▸ Requirement: Output every record exactly, apart from its images.

▸ Provided records:
=== Section Start ===

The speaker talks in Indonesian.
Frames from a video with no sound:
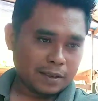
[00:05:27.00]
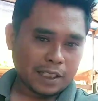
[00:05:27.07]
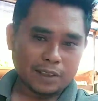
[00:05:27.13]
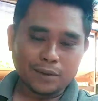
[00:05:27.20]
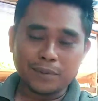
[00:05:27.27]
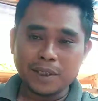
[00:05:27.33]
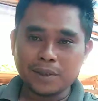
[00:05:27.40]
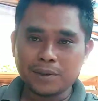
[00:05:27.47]

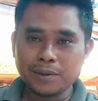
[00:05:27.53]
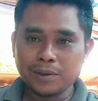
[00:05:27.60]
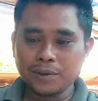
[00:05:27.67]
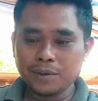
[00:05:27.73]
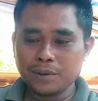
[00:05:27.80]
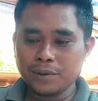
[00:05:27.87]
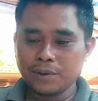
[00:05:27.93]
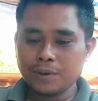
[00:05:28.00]
satu minggu
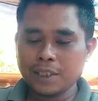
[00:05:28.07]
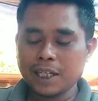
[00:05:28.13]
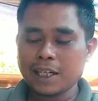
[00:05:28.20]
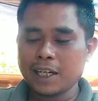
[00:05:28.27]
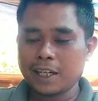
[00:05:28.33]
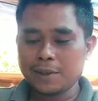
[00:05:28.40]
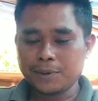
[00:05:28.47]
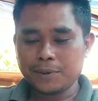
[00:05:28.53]

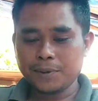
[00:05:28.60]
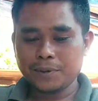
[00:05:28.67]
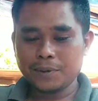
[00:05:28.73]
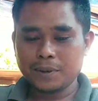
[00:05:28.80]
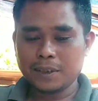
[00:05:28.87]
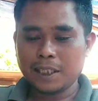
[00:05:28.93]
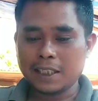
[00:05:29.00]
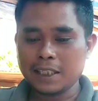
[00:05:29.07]
yang lalu
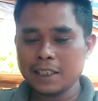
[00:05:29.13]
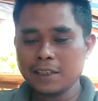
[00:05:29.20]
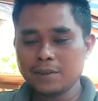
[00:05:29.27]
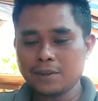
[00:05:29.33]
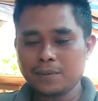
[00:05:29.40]
jadi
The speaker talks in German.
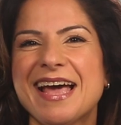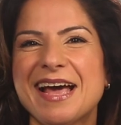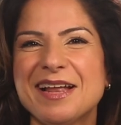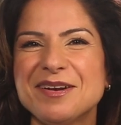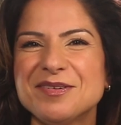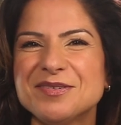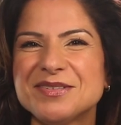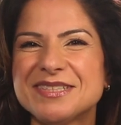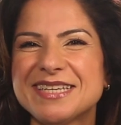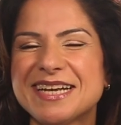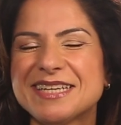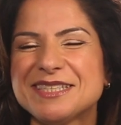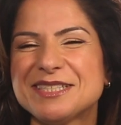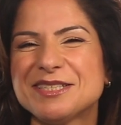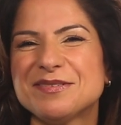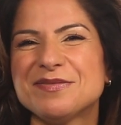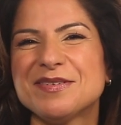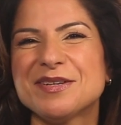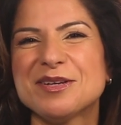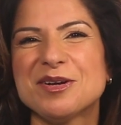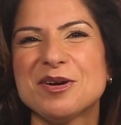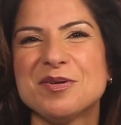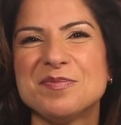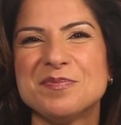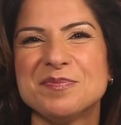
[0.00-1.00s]
Hallo und herzlich
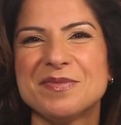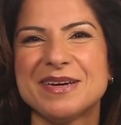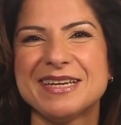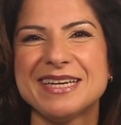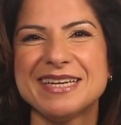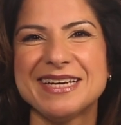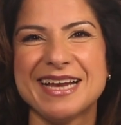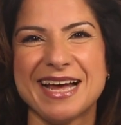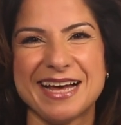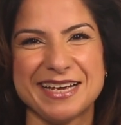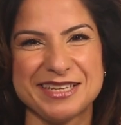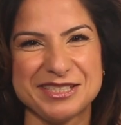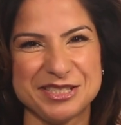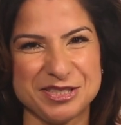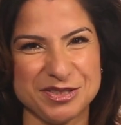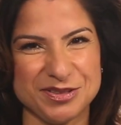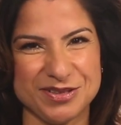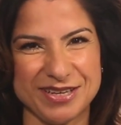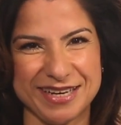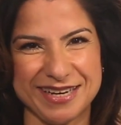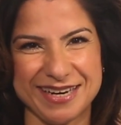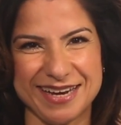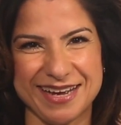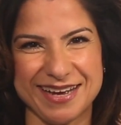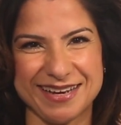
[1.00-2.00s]
willkommen bei den Haas
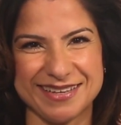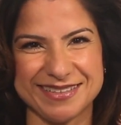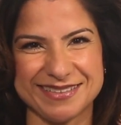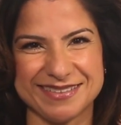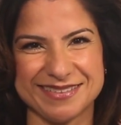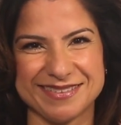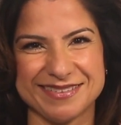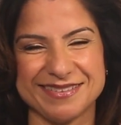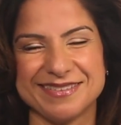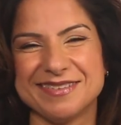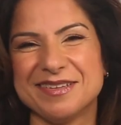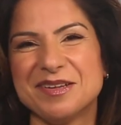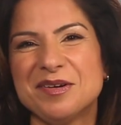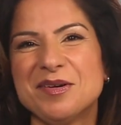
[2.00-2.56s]
Steuernachrichten.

=== Section End ===

▸ Output of the task:
The speaker talks in Indonesian.
Frames from a video with no sound:
[00:05:27.00]
[00:05:27.07]
[00:05:27.13]
[00:05:27.20]
[00:05:27.27]
[00:05:27.33]
[00:05:27.40]
[00:05:27.47]

[00:05:27.53]
[00:05:27.60]
[00:05:27.67]
[00:05:27.73]
[00:05:27.80]
[00:05:27.87]
[00:05:27.93]
[00:05:28.00]
satu minggu
[00:05:28.07]
[00:05:28.13]
[00:05:28.20]
[00:05:28.27]
[00:05:28.33]
[00:05:28.40]
[00:05:28.47]
[00:05:28.53]

[00:05:28.60]
[00:05:28.67]
[00:05:28.73]
[00:05:28.80]
[00:05:28.87]
[00:05:28.93]
[00:05:29.00]
[00:05:29.07]
yang lalu
[00:05:29.13]
[00:05:29.20]
[00:05:29.27]
[00:05:29.33]
[00:05:29.40]
jadi
The speaker talks in German.
[0.00-1.00s]
Hallo und herzlich
[1.00-2.00s]
willkommen bei den Haas
[2.00-2.56s]
Steuernachrichten.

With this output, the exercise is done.